Current Winnipeg Jets GM Kevin Cheveldayoff was Chicago’s assistant GM when he, with the rest of team leadership, held a meeting to discuss what to do about the sexual assault reports made against then–video coach Brad Aldrich. He was in the room when the allegations were raised, and nothing was done. Those are facts not in dispute.
They are apparently not enough. In a decision that strikes me as utterly baffling, NHL commissioner Gary Bettman announced today that Cheveldayoff will keep his job, and will not be disciplined for his actions 11 years ago. (Some might describe it as “inaction,” but I don’t care for that formulation. In this case, doing nothing was a choice.)
This is in stark contrast to Joel Quenneville, whose resignation as Florida Panthers head coach was forced by the league Thursday. The difference between the two men? Seniority:
“While on some level, it would be easiest to paint everyone with any association to this terrible matter with the same broad brush, I believe that fundamental fairness requires a more in-depth analysis of the role of each person,” said Commissioner Gary Bettman. “Kevin Cheveldayoff was not a member of the Blackhawks senior leadership team in 2010, and I cannot, therefore, assign to him responsibility for the Club’s actions, or inactions. He provided a full account of his degree of involvement in the matter, which was limited exclusively to his attendance at a single meeting, and I found him to be extremely forthcoming and credible in our discussion.”NHL
There are levels of responsibility, yes, but in a situation like this, the only amount of responsibility that should matter is “some.” Cheveldayoff was there, and he was not a fresh-faced intern but an assistant GM with 13 years in the sport as an executive under his belt. If others bore more of the burden to do something, Cheveldayoff‘s share was enough. And if he would have considered it going above and beyond his station to do the right thing—well, isn’t that what “leadership” is? Shouldn’t his lack of it be disqualifying for a man who now runs his own front office?
There is also a glaring disconnect between what Cheveldayoff admitted publicly to knowing and what investigators found. After former player Kyle Beach filed a lawsuit against Chicago this spring, Cheveldayoff released this statement:
“I had no knowledge of any allegations involving Mr. Aldrich until asked if I was aware of anything just prior to the conclusion of his employment with the Chicago Blackhawks. After confirming that I had no prior knowledge of anything, I had no further involvement. As this is a legal matter before the courts, I will not be making any further comment; however, to the extent I am contacted by investigators in this matter, I will cooperate to the best of my ability and knowledge.”
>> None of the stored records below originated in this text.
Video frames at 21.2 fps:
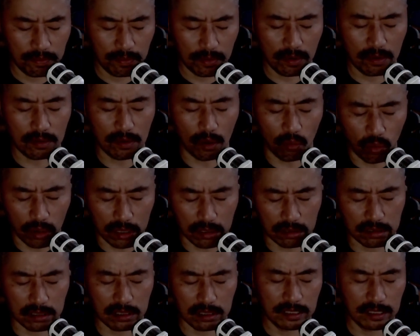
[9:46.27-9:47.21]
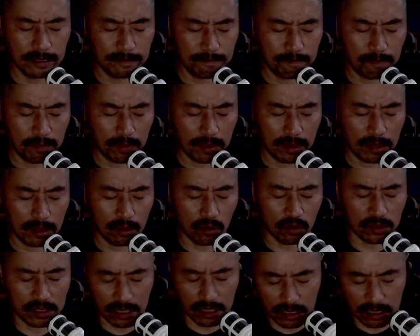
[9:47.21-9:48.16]
the world or
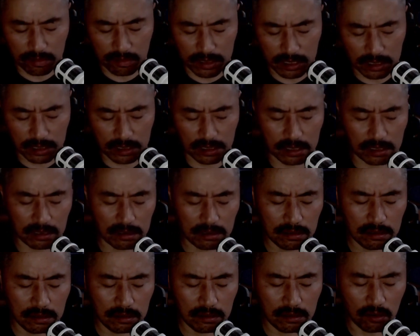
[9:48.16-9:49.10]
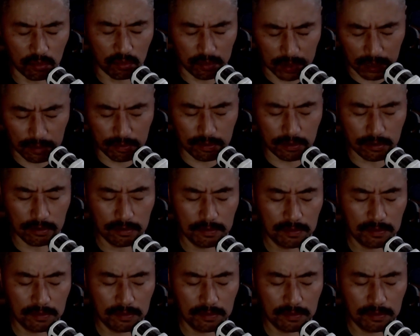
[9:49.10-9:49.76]
circumstances or people.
This proved to be weaselly as hell. Here’s how he recalled it to investigators:
Kevin Cheveldayoff, then the Assistant General Manager, recalled that there was a meeting in McDonough’s office before a home game during the Philadelphia series, and not the San Jose series. Regardless of when Cheveldayoff believed the meeting occurred, Cheveldayoff recalled being in a meeting in McDonough’s office regarding Aldrich with others in senior management, including McDonough, Bowman, MacIsaac, and Quenneville. He recalled the group was told that there were allegations that Aldrich was socializing with players outside the arena, Aldrich sent inappropriate texts to players, and Aldrich made unwanted advances on players. Cheveldayoff recalled that John Doe and Black Ace 1 were specifically referenced during the meeting. Cheveldayoff also recalled that he felt shocked at the time because it was not common for coaches and players to socialize, and he believed at the time that the allegations were serious.
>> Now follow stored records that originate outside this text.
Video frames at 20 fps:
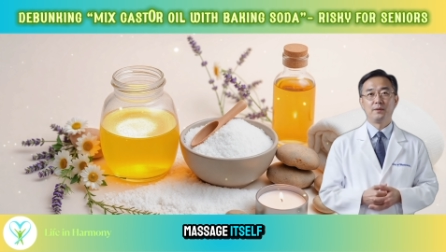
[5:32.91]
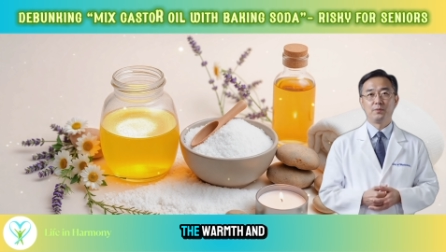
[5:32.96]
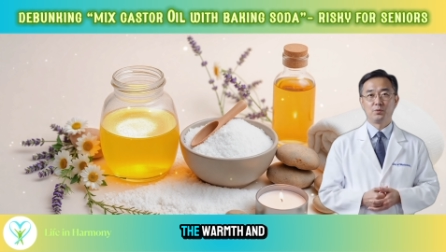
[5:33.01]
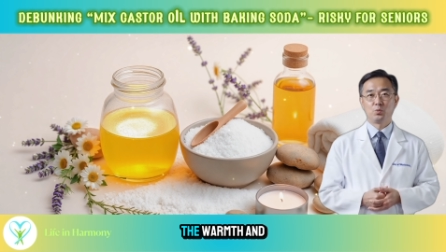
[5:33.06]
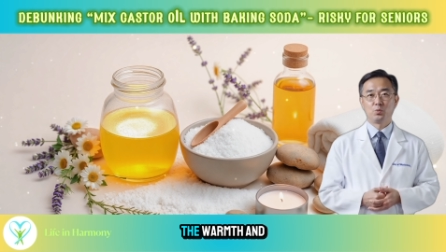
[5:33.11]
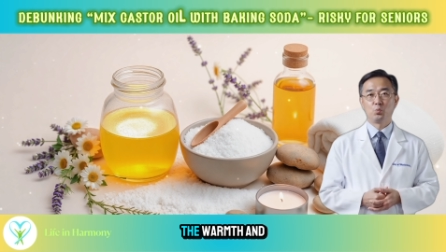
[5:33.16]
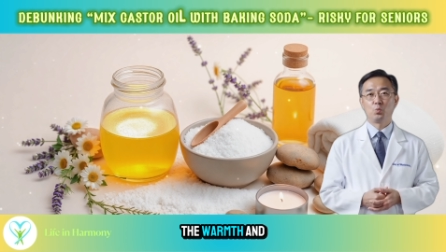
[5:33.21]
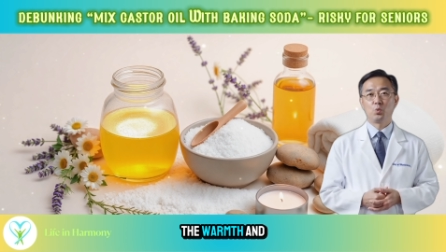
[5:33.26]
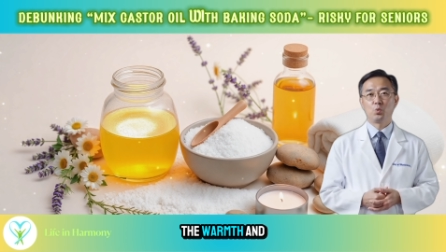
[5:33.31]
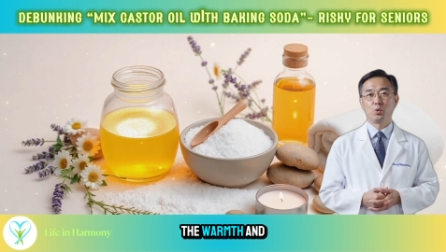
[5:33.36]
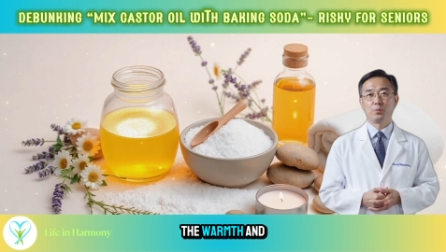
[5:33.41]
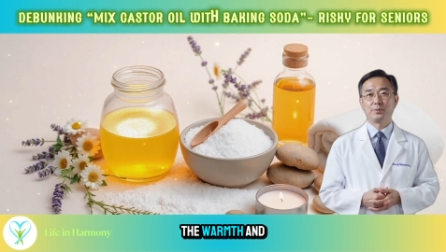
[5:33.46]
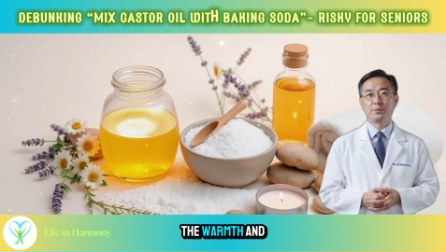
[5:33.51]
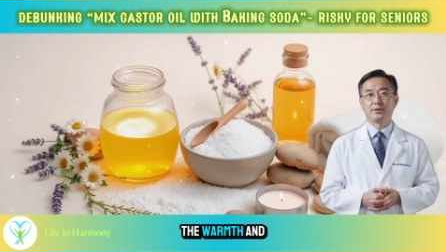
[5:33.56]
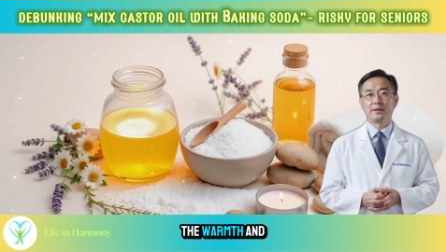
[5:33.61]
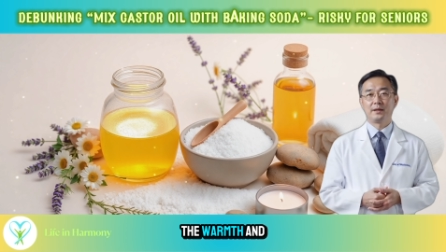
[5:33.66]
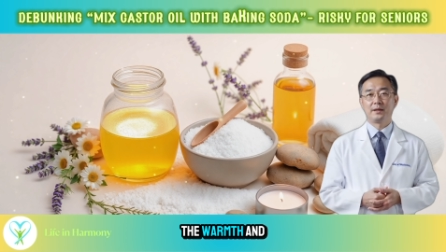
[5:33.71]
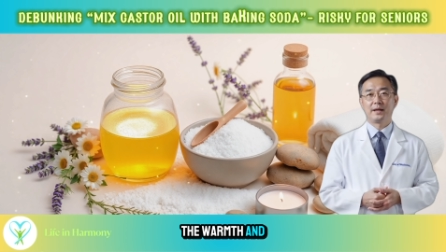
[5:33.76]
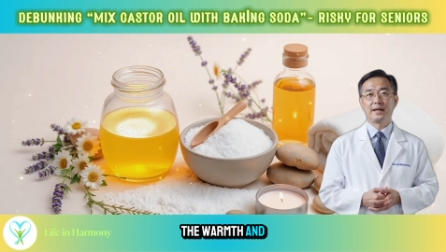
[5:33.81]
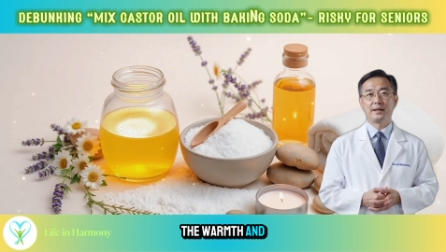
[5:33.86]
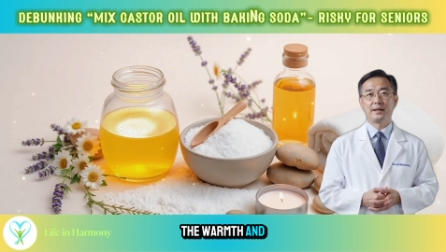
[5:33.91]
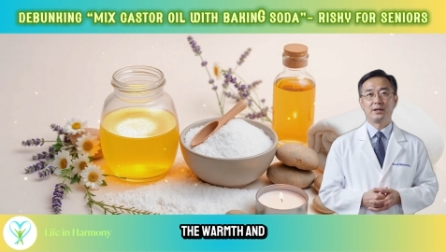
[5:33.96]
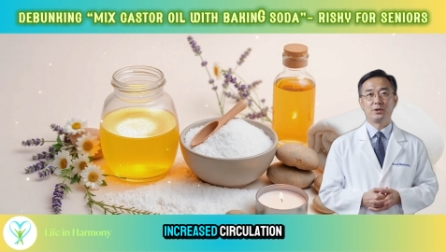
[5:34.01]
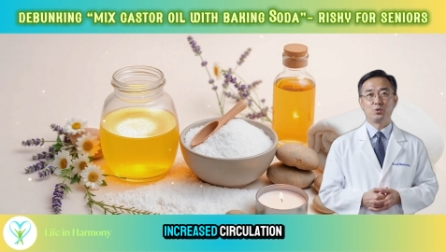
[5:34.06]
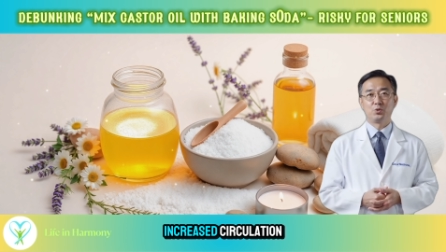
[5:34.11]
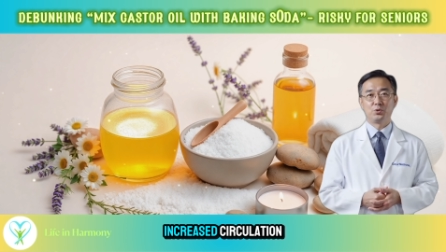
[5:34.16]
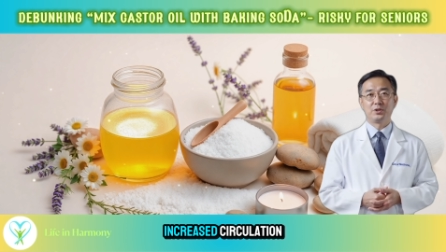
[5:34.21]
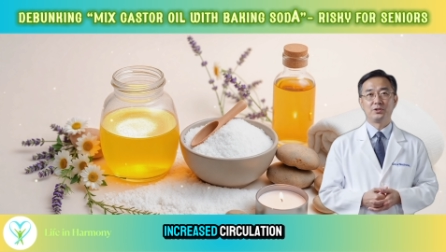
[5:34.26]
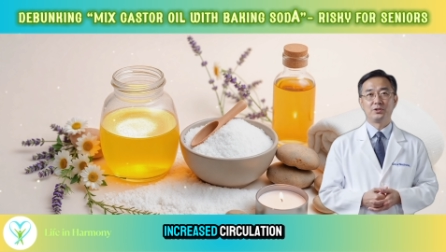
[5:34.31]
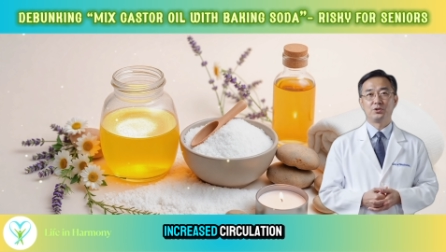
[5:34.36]
the warmth and
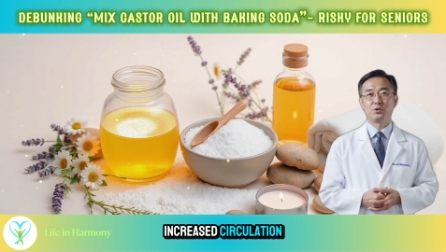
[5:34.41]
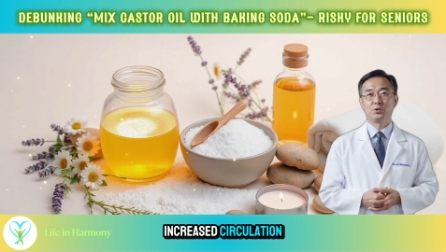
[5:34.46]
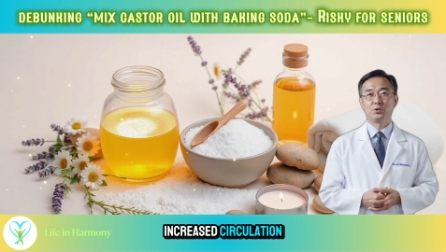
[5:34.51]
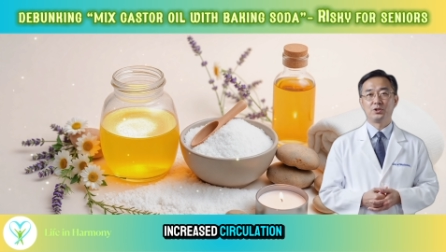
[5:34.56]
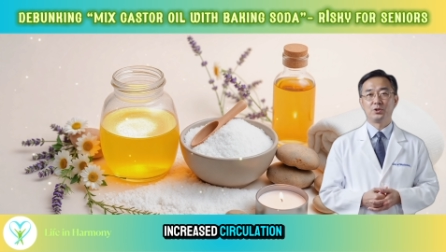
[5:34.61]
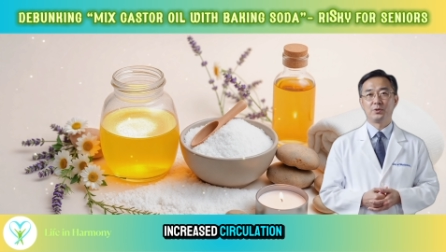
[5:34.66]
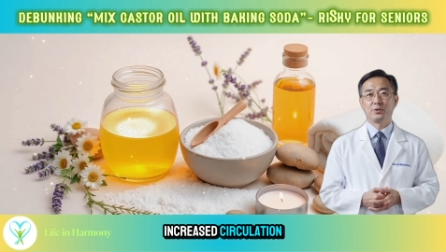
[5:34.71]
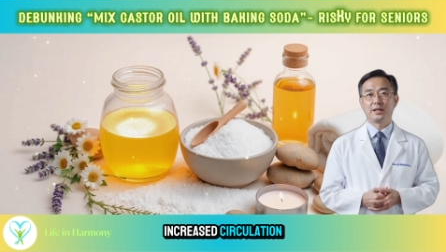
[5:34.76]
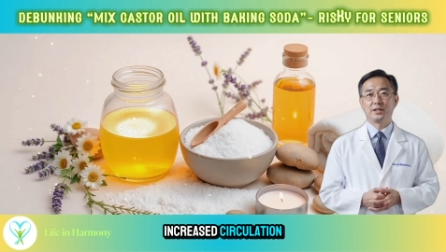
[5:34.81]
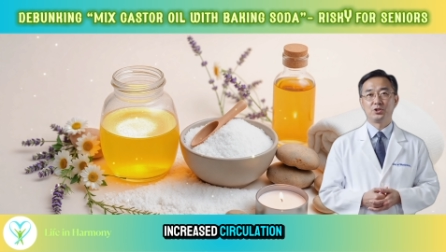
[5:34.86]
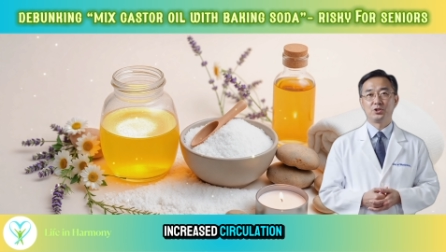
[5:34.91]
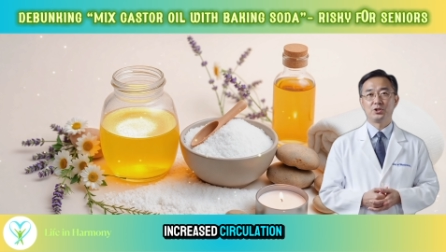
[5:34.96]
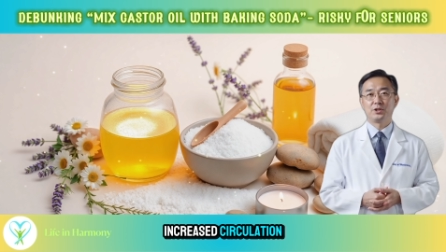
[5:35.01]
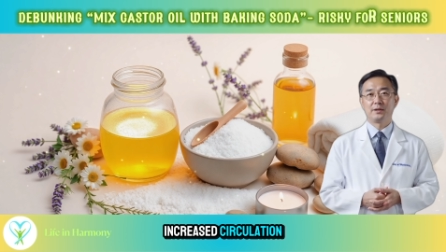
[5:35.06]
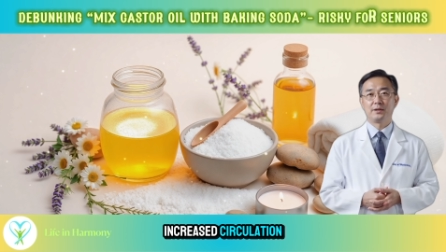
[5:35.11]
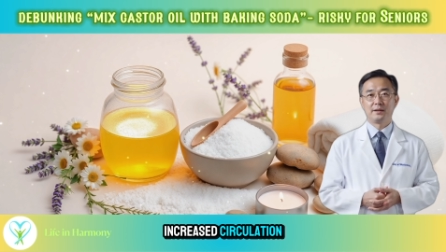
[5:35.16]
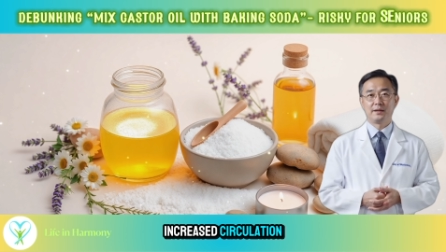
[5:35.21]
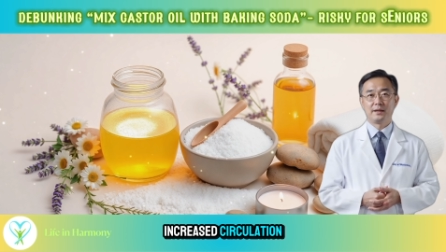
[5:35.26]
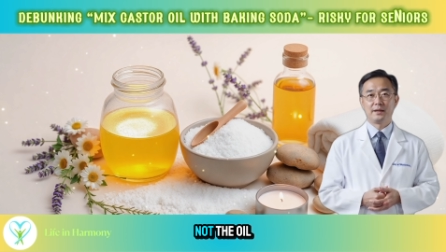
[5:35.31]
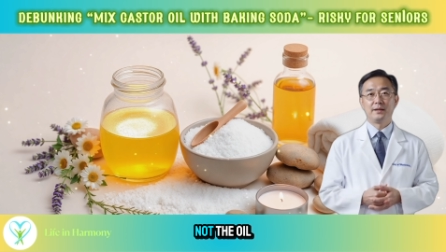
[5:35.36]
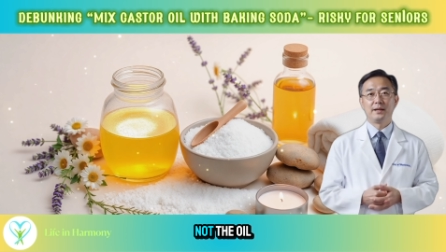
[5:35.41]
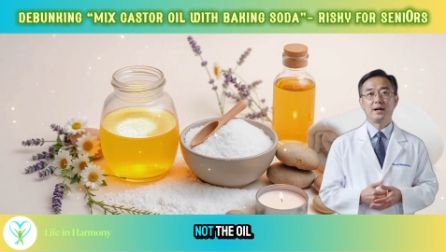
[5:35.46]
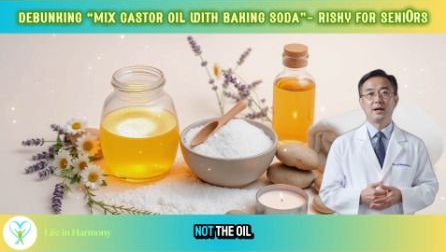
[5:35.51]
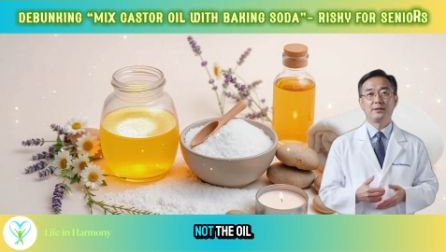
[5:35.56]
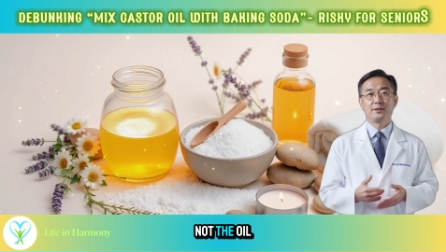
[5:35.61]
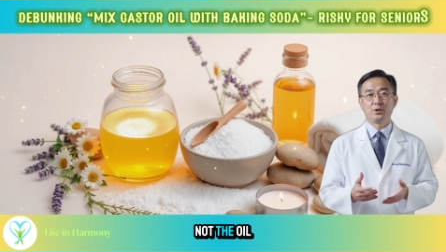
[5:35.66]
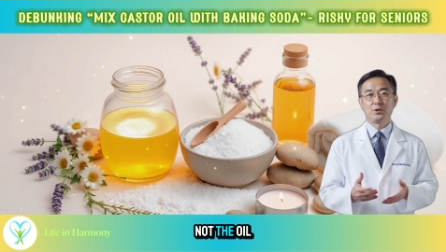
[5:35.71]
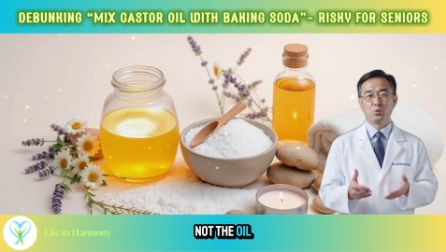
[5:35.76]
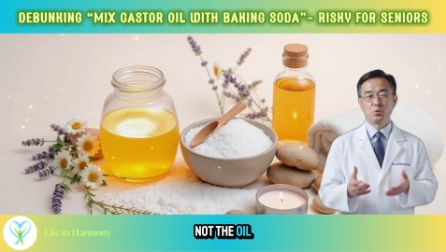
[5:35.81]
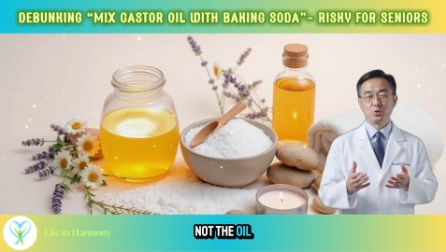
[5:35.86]
increased circulation,
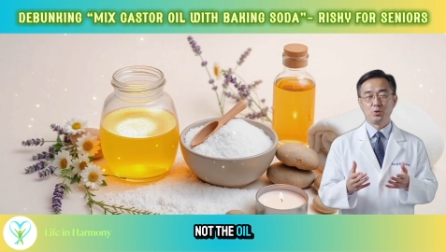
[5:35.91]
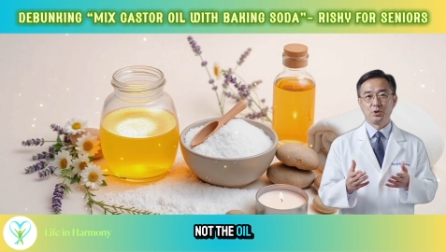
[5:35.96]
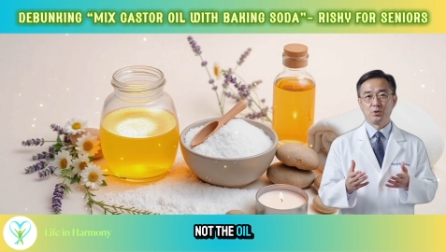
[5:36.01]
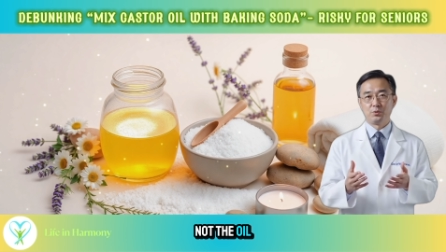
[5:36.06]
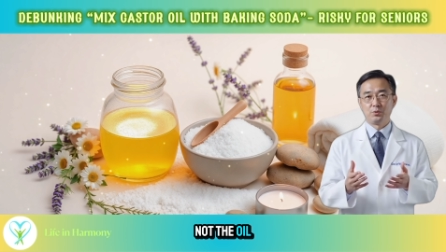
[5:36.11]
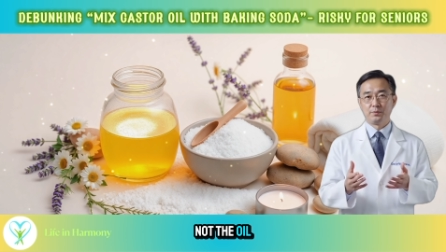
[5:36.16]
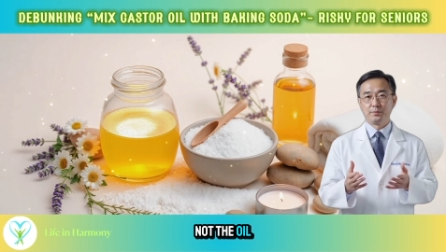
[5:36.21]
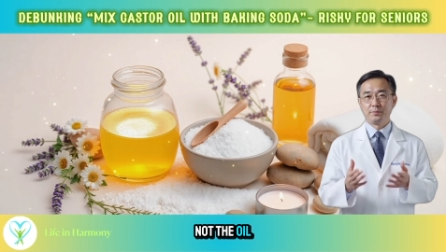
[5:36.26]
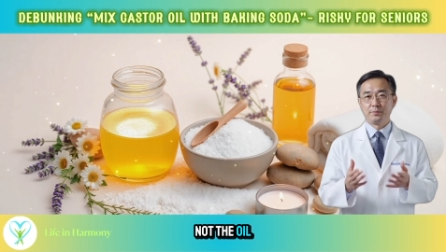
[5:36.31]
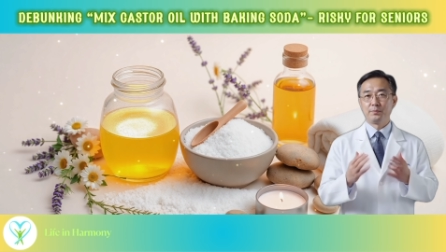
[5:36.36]
not the oil.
He further recalled someone stating that the allegations needed to be investigated and that someone would make sure the two players and Aldrich would be kept separate. Cheveldayoff recalled no other substantive details from the meeting.
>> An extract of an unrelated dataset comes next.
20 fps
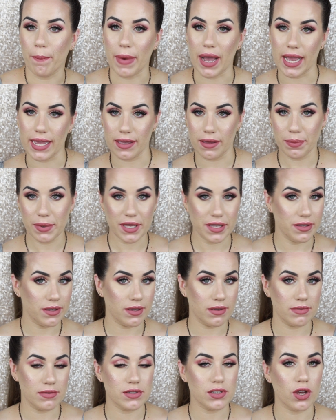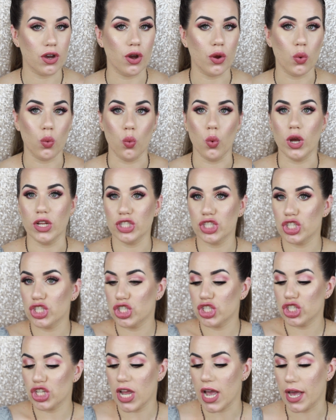my opinions on what
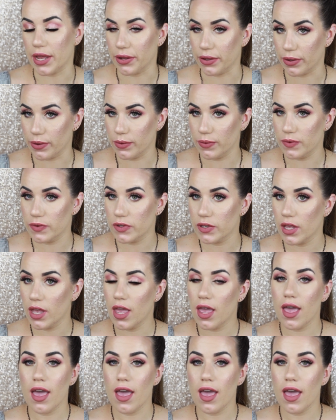shadows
If Cheveldayoff‘s carefully worded written statement was not an outright lie, it was at the very least a clear attempt by a person who knows they were in the wrong to downplay the seriousness of what they knew and when, and their own involvement. There may be some regret mixed in with self-preservation. I also don’t really care much about his regrets. An NHL with a reasonable moral baseline for its executives is not one that employs Kevin Cheveldayoff. An NHL committed to making sure there are no more John Does doesn’t allow “I didn’t have an impressive enough job title” as an excuse.